Bank Gothic
- Category: Sans-serif
- Classification: Geometric
- Designer: Morris Fuller Benton
- Foundry: American Type Founders
- Date created: 1930–1933
- Re-issuing foundries: Bitstream; FontHaus; Linotype;

= Bank Gothic =

Geometric sans-serif typeface

Bank Gothic is a rectilinear geometric sans-serif typeface designed by Morris Fuller Benton for American Type Founders and released in 1930. The design has become popular from the late twentieth century to suggest a science-fiction, military, corporate, or sports aesthetic.

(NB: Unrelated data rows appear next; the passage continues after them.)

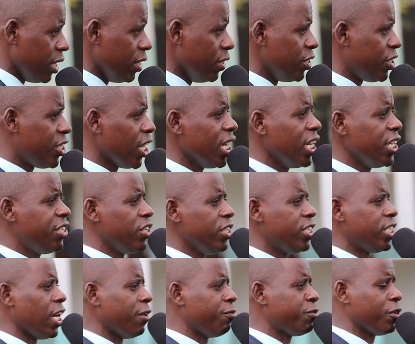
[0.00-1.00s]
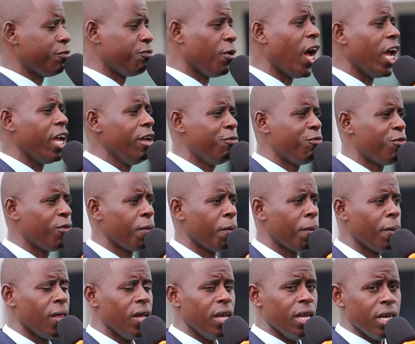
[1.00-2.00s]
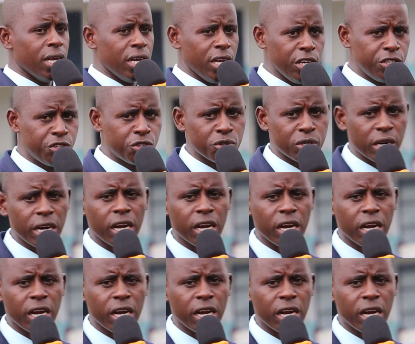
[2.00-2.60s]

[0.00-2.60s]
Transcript: In Genesis chapter 5, it's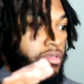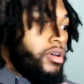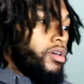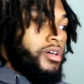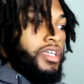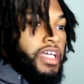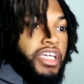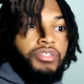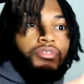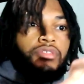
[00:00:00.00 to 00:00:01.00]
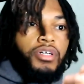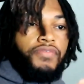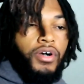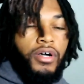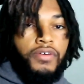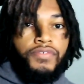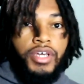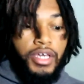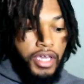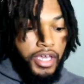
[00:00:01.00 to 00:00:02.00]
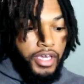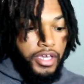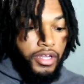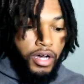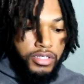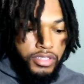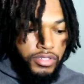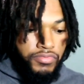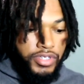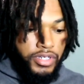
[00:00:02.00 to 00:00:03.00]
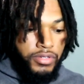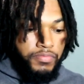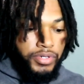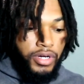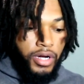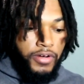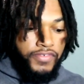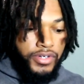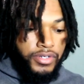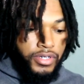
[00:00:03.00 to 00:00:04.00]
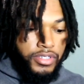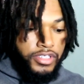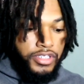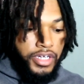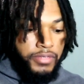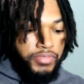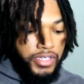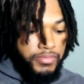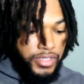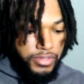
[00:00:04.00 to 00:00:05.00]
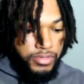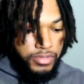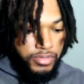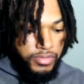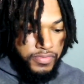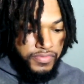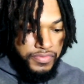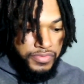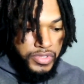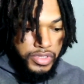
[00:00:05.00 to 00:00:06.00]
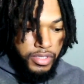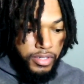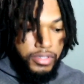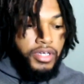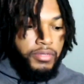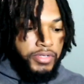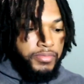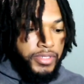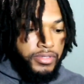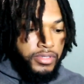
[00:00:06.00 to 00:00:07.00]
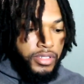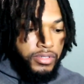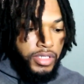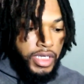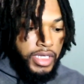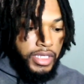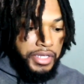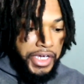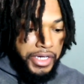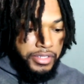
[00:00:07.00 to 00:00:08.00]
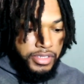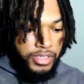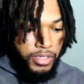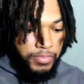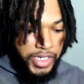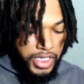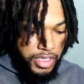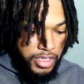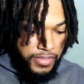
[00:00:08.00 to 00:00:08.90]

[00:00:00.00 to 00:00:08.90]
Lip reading: all the extra stuff off. And also we're gonna put our phone on airplane mode. Yeah, airplane mode. So now let's go back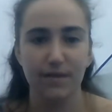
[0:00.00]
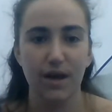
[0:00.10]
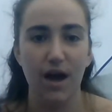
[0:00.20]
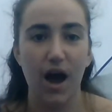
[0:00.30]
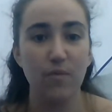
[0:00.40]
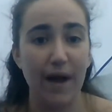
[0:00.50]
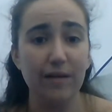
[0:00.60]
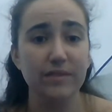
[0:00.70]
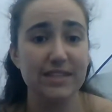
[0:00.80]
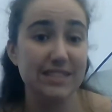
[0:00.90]
Around
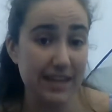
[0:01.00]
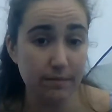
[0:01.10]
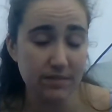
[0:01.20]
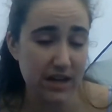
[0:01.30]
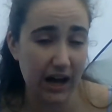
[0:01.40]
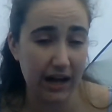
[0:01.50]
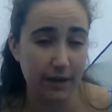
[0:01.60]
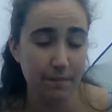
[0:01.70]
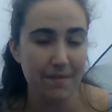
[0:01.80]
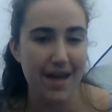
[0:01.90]
the same
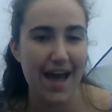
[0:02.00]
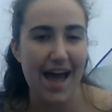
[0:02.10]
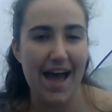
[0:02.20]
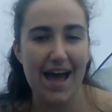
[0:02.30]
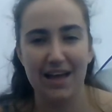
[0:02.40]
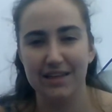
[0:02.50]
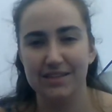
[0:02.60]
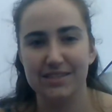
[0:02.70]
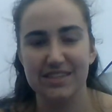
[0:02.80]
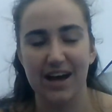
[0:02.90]
time as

Bank Gothic is an exploration of geometric forms, and is contemporary with the rectilinear slab serif typeface City by Georg Trump (Gothic in this context means "sans-serif", at the time a common usage, rather than blackletter). The typeface also bears comparison with late-nineteenth-century engraving faces such as Copperplate Gothic, which were popular for business card and corporate stationery printing. The design was initially issued in small print sizes to allow this use.

==Metal type==
The original metal typeface was capitals-only in light, medium and bold in regular and condensed widths, with larger sizes released as Poster Gothic. (Note: Linotype doesn't mention a condensed bold in their article on the family's history, but McGrew reports that it was released and shows a copy.) According to McGrew, the range of sizes cast allowed smaller sizes to be used as small capitals for larger sizes. It became a standard design, with Monotype, Linotype, Ludlow and Intertype offering versions. When Linotype issued a digitization in the 1980s, small caps were added in the lower-case position, and this has become common in digital releases.

==Digitizations==
As American Type Founders ceased operations before issuing a digital version, various digitizations have been released by different companies, including Bitstream, ParaType (the Bitstream digitization, adding Cyrillic), and others.

===Bank Gothic Pro===
In 2010, FontHaus released an updated revival of the original Bank Gothic complete with a lowercase and small caps and a new suite of punctuation glyphs. The family consists of light, medium, and bold weights in both a regular and a condensed style. The new lowercase characters did not exist with the original release, and were modeled after many similar Morris Fuller Benton designs released by American Type Founders in the 1930s.

===DeLuxe Gothic===
In 2003, letterforms artist Michael Doret began work on DeLuxe Gothic—a derivative version of American Type Founder's Bank Gothic. Unlike the 1930s original, Doret's font contains lowercase characters. The DeLuxe Gothic Family was released in OpenType format in 2010 by Alphabet Soup Type Founders with both regular and condensed styles as well as traditional shortcaps. DeLuxe Gothic was the name originally used by the Intertype Corporation for its version of Morris Fuller Benton's Bank Gothic. Prior to its September 8, 2010 release, it was known as Bank Gothic AS.

===Morris Sans===
Designed by Dan Reynolds for Linotype, Morris Sans is an extended Bank Gothic family including both lowercase letters and small capitals. The design has three weights in regular and condensed widths, and modern OpenType features.

===Squarish Sans CT===
Squarish Sans is a typeface under development as of September 2014. It was developed specifically to address the need of open-source software having access to this popular design, and is thus under the terms of the Open Font License. It follows DeLuxe Gothic and Morris Sans in containing true lowercase characters, as well as small caps. Squarish Sans offers Greek, Hebrew, and a large number of non-alphabetic (e.g. mathematical) symbols as well.

===Others===
Elsner+Flake designed two typefaces which are based on the Bank Gothic typeface: Bank Sans EF and Bank Sans Caps EF. Both typefaces had 32 styles (Regular, Semi Condensed, Condensed, Compressed, Light, Regular, Medium, Bold) with italics and support Cyrillic.

Matt Desmond designed the Aldrich typeface, influenced from the Bank Gothic typeface.

Banque Gothique was designed by Steve Jackaman and published by Red Rooster Collection. Banque Gothique contains 9 styles and family package options and is based on the earliest ATF/M.F. Benton versions of the Bank Gothic typefaces.

Alex Kaczun designed the Axion RX-14 typeface, inspired from the Bank Gothic typeface.